Sentence Similarity II

Updated on 07 July, 2025
Sentence Similarity II header image

Problem Statement

When trying to understand if two sentences are similar, we represent each sentence as an array of words. For example, the sentence "I am happy with dogs" can be represented as arr = ["I","am","happy","with","dogs"]. Given such two arrays for sentences sentence1 and sentence2, and an additional array similarPairs containing pairs of words, our task is to determine if these two sentences are similar based on specific criteria.

Two sentences qualify as similar if:

  • They are of equal length, i.e., contain the same number of words.
  • Corresponding words in the position i of sentence1 and sentence2 are deemed similar. Each word is considered similar to itself.
  • The similarity relationship is transitive: if word a is similar to b, and b is similar to c, then a is similar to c.

The pairs in similarPairs are given in the format [xi, yi], suggesting that word xi is similar to word yi.

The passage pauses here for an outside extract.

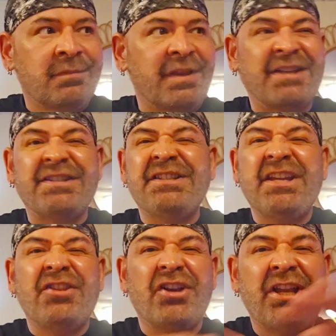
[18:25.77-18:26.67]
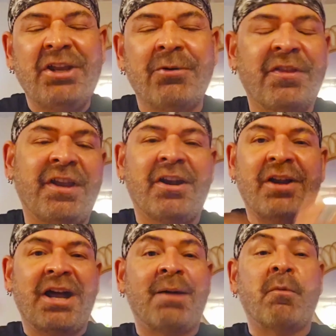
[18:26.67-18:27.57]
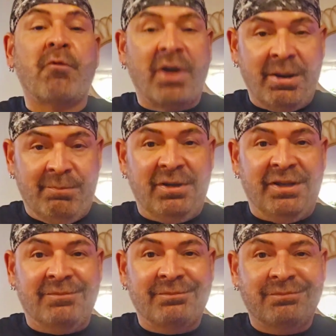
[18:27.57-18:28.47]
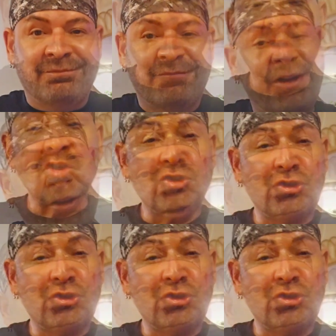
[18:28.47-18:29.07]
That's neither here or there. I'm rambling right now.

Our function should return true if the sentences are similar under the above conditions or false otherwise.

Examples

Example 1

Input:

sentence1 = ["great","acting","skills"]
sentence2 = ["fine","drama","talent"]
similarPairs = [["great","good"],["fine","good"],["drama","acting"],["skills","talent"]]

Output:

true

Explanation:

The two sentences have the same length and each word in sentence1 is similar to the corresponding word in sentence2.

Example 2

Input:

sentence1 = ["I","enjoy","coding"]
sentence2 = ["I","enjoy","anime"]
similarPairs = [["manga","anime"],["platform","fun"],["coding","platform"],["fun","manga"]]

Output:

true

Explanation:

"coding" → "platform" → "fun" → "manga" → "anime".
The first two words are identical, and the third is transitively similar.

Example 3

Input:

sentence1 = ["I","enjoy","coding"]
sentence2 = ["I","enjoy","anime"]
similarPairs = [["manga","comics"],["platform","fun"],["coding","platform"],["fun","manga"]]

Output:

false

Explanation:

There is no transitive path between "coding" and "anime".

Constraints

  • 1 <= sentence1.length, sentence2.length <= 1000
  • 1 <= sentence1[i].length, sentence2[i].length <= 20
  • sentence1[i] and sentence2[i] consist of lowercase and uppercase English letters.
  • 0 <= similarPairs.length <= 2000
  • similarPairs[i].length == 2
  • 1 <= xi.length, yi.length <= 20
  • xi and yi consist of English letters.

Approach and Intuition

The solution involves building a Union-Find (Disjoint Set Union, DSU) data structure to track similarity groups efficiently. Here's the step-by-step breakdown:

  1. Length Check: Immediately return false if the two sentences differ in length. They cannot be similar otherwise.

  2. Union-Find Setup:

    • Initialize a parent mapping for all words found in similarPairs.
    • Define helper functions find(word) and union(word1, word2) to locate and merge sets.
  3. Construct Similarity Groups:

    • Iterate over each pair in similarPairs, and merge their groups using the union operation.
  4. Compare Sentence Words:

    • Iterate over each index i in the two sentences.
    • If sentence1[i] is equal to sentence2[i], continue.
    • If both words are in the union-find structure, check if they share the same root (i.e., are connected).
    • If not, return false.
  5. Return Result:

    • If all word pairs pass the similarity check, return true.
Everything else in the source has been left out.